Les conditions de travail effroyables des coupeurs de canne haïtiens dans les plantations de la République dominicaine sont exposées dans un documentaire sur la face cachée de l'industrie sucrière, qui sort cette semaine en Amérique du Nord.

Pour son réalisateur Bill Haney, The Price of Sugar vise à jeter la lumière sur les coulisses de la mondialisation en suivant le parcours d'un prêtre qui tente d'améliorer le quotidien des travailleurs émigrés dans cette île des Caraïbes.

«C'est l'équivalent agricole d'un atelier de travail clandestin, les entrailles de l'économie mondiale», affirme M. Haney dans un entretien à l'AFP.

Les ouvriers haïtiens montrés dans le film ont été attirés en République dominicaine voisine par la promesse d'un travail stable et de salaires plus élevés que dans leur pays, l'un des plus pauvres du monde.

Mais à leur arrivée, ils se retrouvent pris au piège dans des bidonvilles et doivent travailler pour 0,90 dollar par jour de l'aube au crépuscule sous la férule de gardes armés.

Bien souvent, ces ouvriers sont hébergés dans des casernements entourés de barbelés. L'hygiène élémentaire en est absente, comme le montre cette séquence où un ouvrier victime d'une coupure en est réduit à essayer de la désinfecter avec du dentifrice.

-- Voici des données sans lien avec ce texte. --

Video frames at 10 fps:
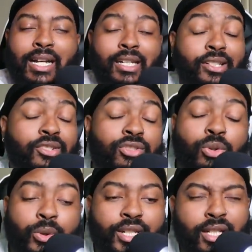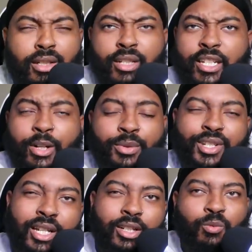I liked the storytelling that they were
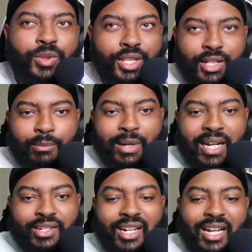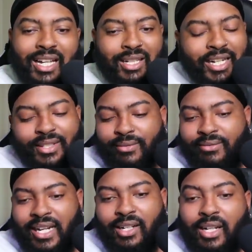telling within the match. I liked the
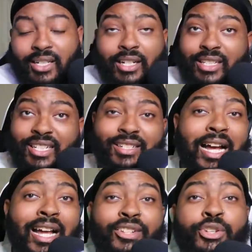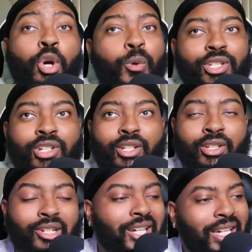fact that these guys know each
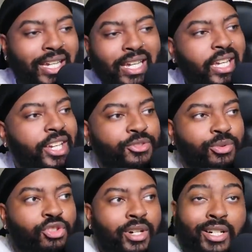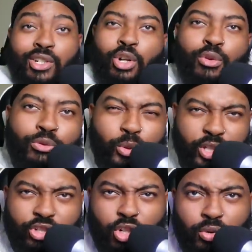other, and Edge was trying to go for
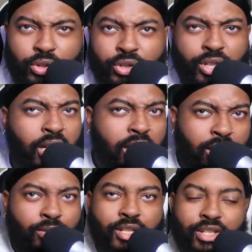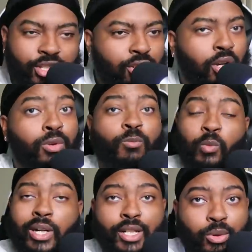his shoulders because, you know,
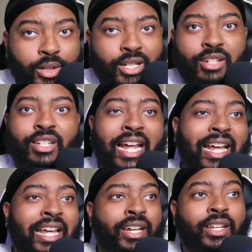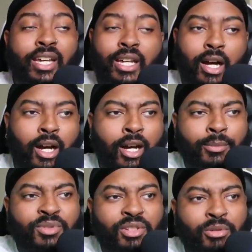Randy Orton has had
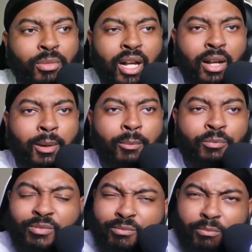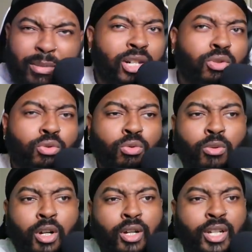some
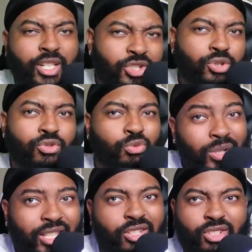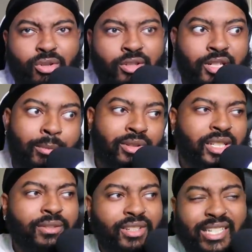medical issues with his shoulders. I
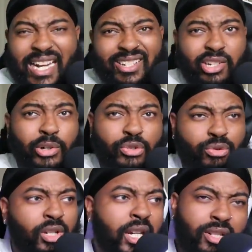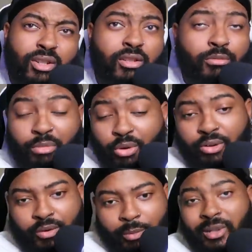believe he's had surgery done on
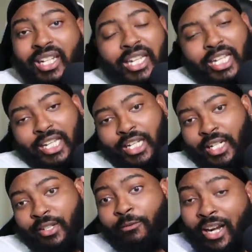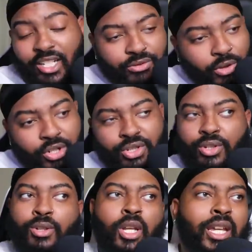both of them, and vice
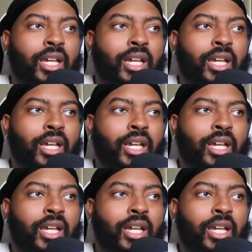versa.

Pour aggraver encore la situation, les travailleurs ne touchent pas de salaire en liquide. Ils reçoivent des bons alimentaires qu'ils ne peuvent échanger qu'à un magasin, propriété de la plantation, où les prix sont surévalués.

Et tout cela parfois à quelques kilomètres des complexes touristiques fréquentés par des touristes américains ou européens dans cette île aux plages paradisiaques.

«Il existe presque trois sociétés distinctes en République dominicaine», remarque M. Haney : «Il y a celle des Dominicains moyens, puis celle de l'élite et des touristes. Et puis celle dans laquelle vivent les Haïtiens».

Le prix du sucre s'attache aux pas du père Christopher Hartley, un prêtre catholique espagnol qui essaie d'améliorer les conditions de vie des Haïtiens. Ses adversaires? Les planteurs et l'industrie sucrière, bien sûr, mais aussi le gouvernement.

«Nous n'arrêtions pas d'entendre parler de ce prêtre qui essayait de construire un hôpital pour les gens qui n'avaient pas accès au système de santé, et en particulier les Haïtiens. Nous sommes allés le voir pour lui demander de quoi il avait besoin (...) Nous avons été choqués par ce que nous avons vu», raconte le documentariste.

Le film montre les victoires obtenues par l'ecclésiastique, lorsqu'il persuade par exemple les planteurs de ne plus avoir recours à des gardes armés.

Mais depuis que le documentaire a été tourné, le père Hartley a dû quitter le pays, une décision prise par sa hiérarchie, selon M. Haney, face aux pressions du gouvernement et des lobbies de l'industrie sucrière.

L'oeuvre montre particulièrement la vie dans les plantations de la famille Vicini, une dynastie de planteurs qui a refusé de répondre aux questions du réalisateur. Selon ce dernier, ils ont même porté plainte pour tenter d'empêcher la sortie du film.

Alors que les États-Unis sont les plus gros acheteurs de sucre en provenance de la République dominicaine, M. Haney espère que son film fera réfléchir les Américains au moment où ils mettront un sucre dans leur café. «On parle souvent des droits des consommateurs, mais quels sont leurs devoirs?», demande-t-il.